New versions of JMP® life sciences solutions fuel discoveries in clinical trials, genomics research
JMP® Clinical adds risk-based monitoring; JMP® Genomics extends tools for prediction of outcomes
Risk-based monitoring methods new in JMP® Clinical software from SAS limit costly on-site audits of source data during clinical trials while protecting study participants. JMP Genomics now offers enhanced capabilities for analyzing data related to agriculture, pharmacogenomics, biotechnology and more.
JMP Clinical 5.0 and JMP Genomics 7.0 were introduced today at the Bio-IT World Conference and Expo in Boston.
Both solutions integrate sophisticated SAS® statistical algorithms with interactive JMP data visualization to make discovery from life sciences data faster and easier. JMP is a business unit of SAS, the leader in business analytics software and services.
“This new version of JMP Clinical enables our customers to effectively monitor and statistically analyze safety and efficacy data. More than that, it reduces risk and identifies possible misconduct at the patient, site or country level,” said JMP Product Manager Geoff Mann. “For the first time, all of that is under one hood."
New and enhanced features in JMP Clinical 5.0:
- Evaluate risk efficiently, limiting the need for on-site monitoring that can account for 30 percent of clinical trial costs.
- Easily identify errors and fraud pertaining to individual subjects and clinical sites.
- Analyze data for safety issues at the trial level and for individual patients.
- Identify and analyze events, findings and interventions.
- Reveal patterns and predict outcomes from clinical trial data.
- Facilitate information sharing among colleagues.
JMP Genomics 7.0 includes methods to:
- Correlate clinical phenotypes with rare or common genetic variants.
- Analyze gene expression, miRNA or metabolomics data for differential values between experimental classes.
- Normalize and analyze NGS data with a wide variety of options.

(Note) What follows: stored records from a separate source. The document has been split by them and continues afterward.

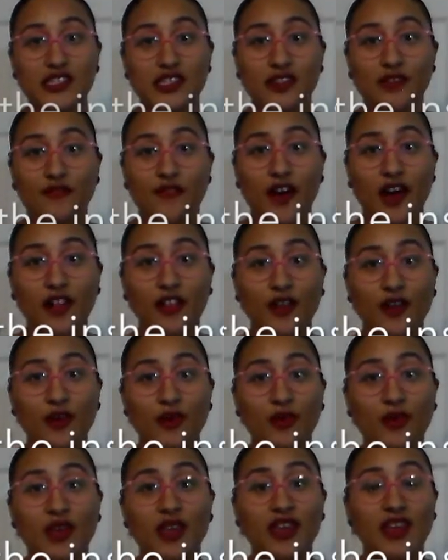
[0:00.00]
easy to
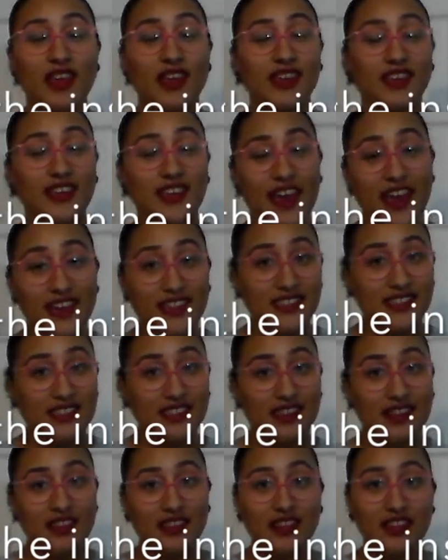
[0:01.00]
follow?
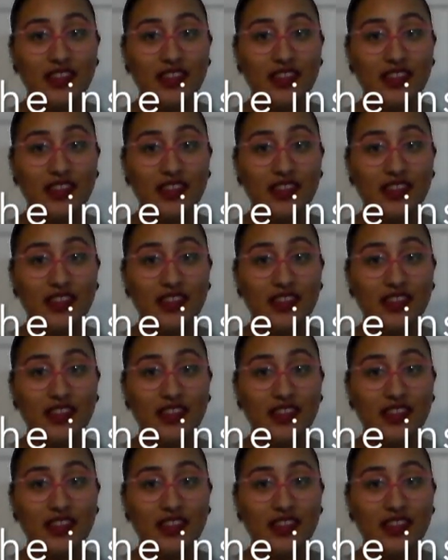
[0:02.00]
Yes.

- Discover biomarker profiles from high-dimensional data sets through cross-validation and model comparisons.
- Create pathway scores from gene expression data and explore with ANOVA or clustering methods.
What customers are saying:
“From my perspective, JMP Clinical has become absolutely essential to an efficient, cost-effective drug-development process.” Mark Williams, Vice President and CIO, Applied Clinical Intelligence.
“There’s no way I could have done this work with typical statistical programs and methods. JMP Genomics was key to its success.” Ray Langley, Lovelace Respiratory Research Institute, author of a 2013 article in Science Translational Medicine about a study that led to development of a blood test for early identification of life-threatening forms of sepsis.
SAS created JMP in 1989 to empower scientists and engineers to explore data visually. Since then, JMP has grown from a single product into a family of statistical discovery tools, each one tailored to meet specific needs. John Sall, SAS co-founder and Executive Vice President, heads the JMP business unit.